Opening South-South trade would help others follow countries like Brazil in trading their way out of poverty. It would help replace dependence on tariff revenues in the developing world with more sustainable fiscal income from growing economies and commercial sectors. It would help encourage greater regional trade in the developing world. But it has to be done multilaterally, through the WTO, to ensure that the benefits are equally shared.
I know that for some this argument is hugely controversial. It is condemned as a rich country attempt to divide the developing world. But it is nothing of the sort. It merely reflects the economic reality of a changed world in which Brazil and China and India find themselves in the fast lane of a motorway between the developing and the developed world. What I am advocating is a policy that ensures that you keep moving at speed down that road, while reflecting on the needs of those in the slow lane: because in the end, the solidarity we all owe is to the poorest.
EU - Mercosur
I want to finish by just saying a few words about a key bilateral issue, which is the conclusion of a bilateral free trade agreement between the EU and Mercosur. Our shared focus on the Doha negotiations has diverted us over the last 18 months, but there should be no doubt about Europe's commitment to finalise these negotiations as soon as possible.
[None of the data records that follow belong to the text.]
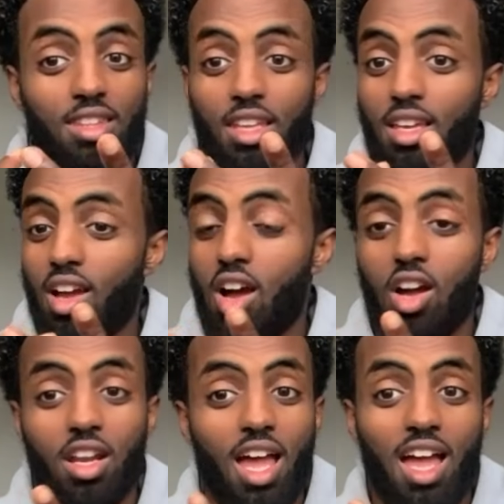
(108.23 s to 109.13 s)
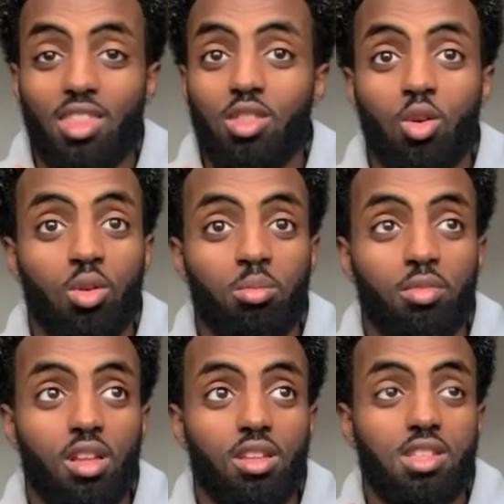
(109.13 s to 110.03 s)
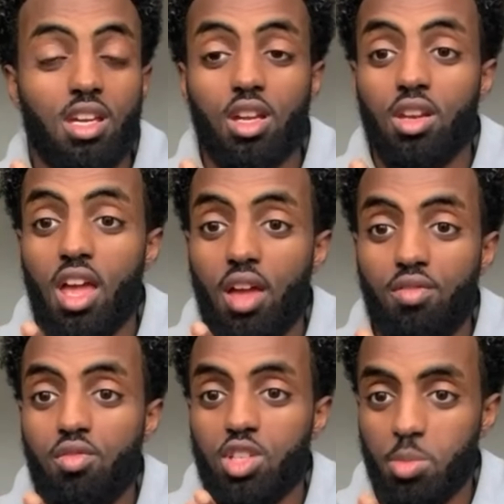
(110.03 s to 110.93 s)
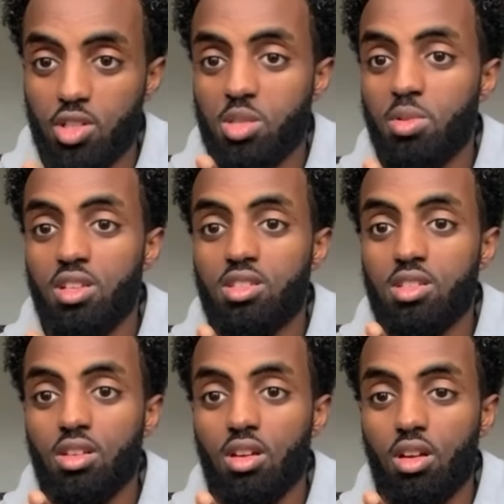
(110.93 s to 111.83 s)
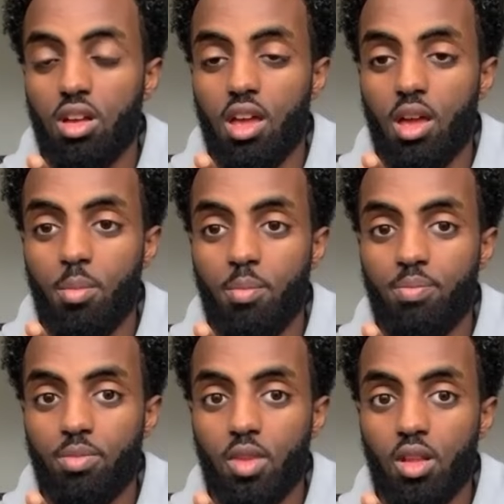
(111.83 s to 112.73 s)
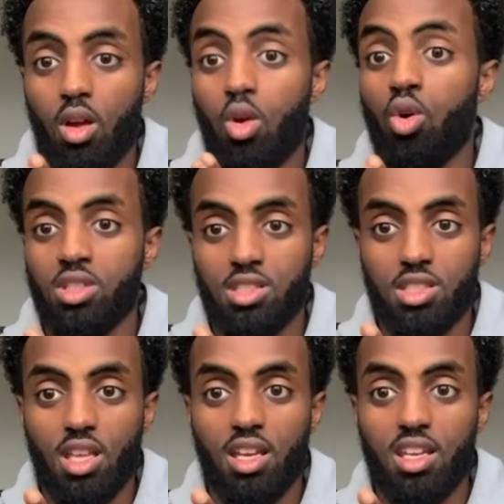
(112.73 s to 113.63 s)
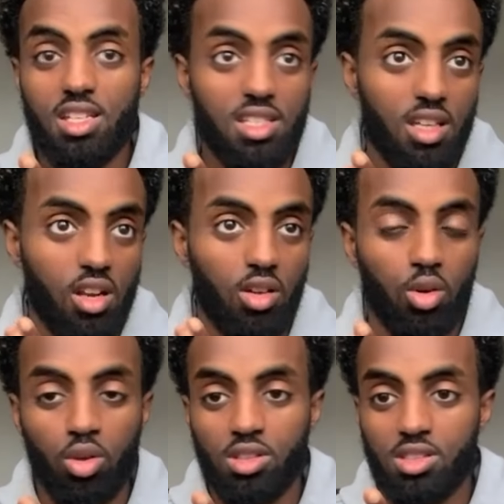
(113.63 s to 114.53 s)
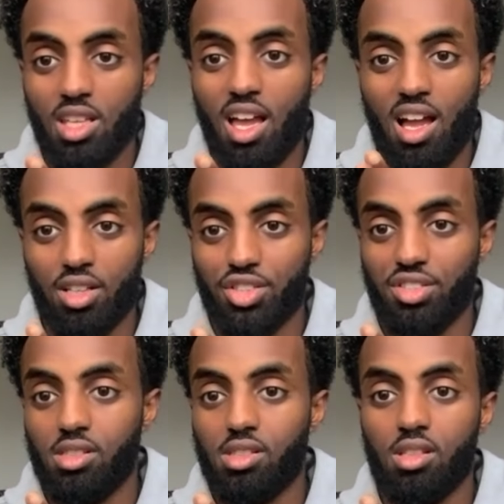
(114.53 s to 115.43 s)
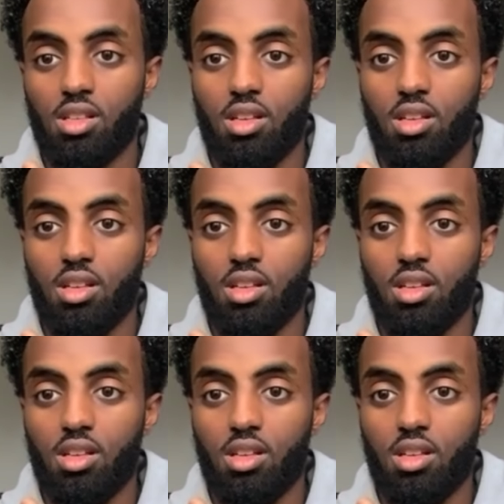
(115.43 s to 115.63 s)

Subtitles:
They can't handle taking every responsibility according to their needs and according to their actions.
The EU - Mercosur negotiations are about more than creating the first free trade agreement in the world connecting two regions. Obviously, we support the consolidation of Mercosur for its own sake, because we believe regional integration is good for economic development - and a trade deal would reinforce this. We have welcomed the addition of Venezuela to Mercosur, even if this could make our discussions more complex in a first stage. We believe a strong Mercosur will be good for Europe. But more fundamentally there is no region in the world with whom we have so much affinity of culture, shared history and commerce. I look forward to re-engaging soon to conclude these negotiations on solid commercial terms.
Conclusion
So what is my message today? I welcome the immense strides Brazil has taken. You have put in place the right policies and you have benefited. For an outsider, Brazil sometimes seems halfway between taking credit for the exceptional economic development it has begun, and wanting to insist on the traditional developing country label. Part of my point tonight is that those labels often confuse the economic and development debate rather than clarify it. Brazil’s view of itself and its role in the global economy is evolving and will continue to evolve.
This is not in any way to suggest that huge development challenges do not remain. Poverty is still a priority. Economic growth built on an aggressive export strategy has to be balanced with moves to nurture domestic demand and production for your own market. Economic development needs to be balanced with policies that protect Brazil’s incredible environmental inheritance and natural resources.
Europe welcomes Brazil’s arrival as an export powerhouse and a global economic power. We see the opportunities and advantages as well as the short term and sectoral costs. We are ready to pay those costs, within reason, and at a measured pace.
But we look to Brazil, like China and India, to meet us, if not half way, then at least somewhere down the path to shared responsibility for, and shared contribution to, to the global system we all need to sustain.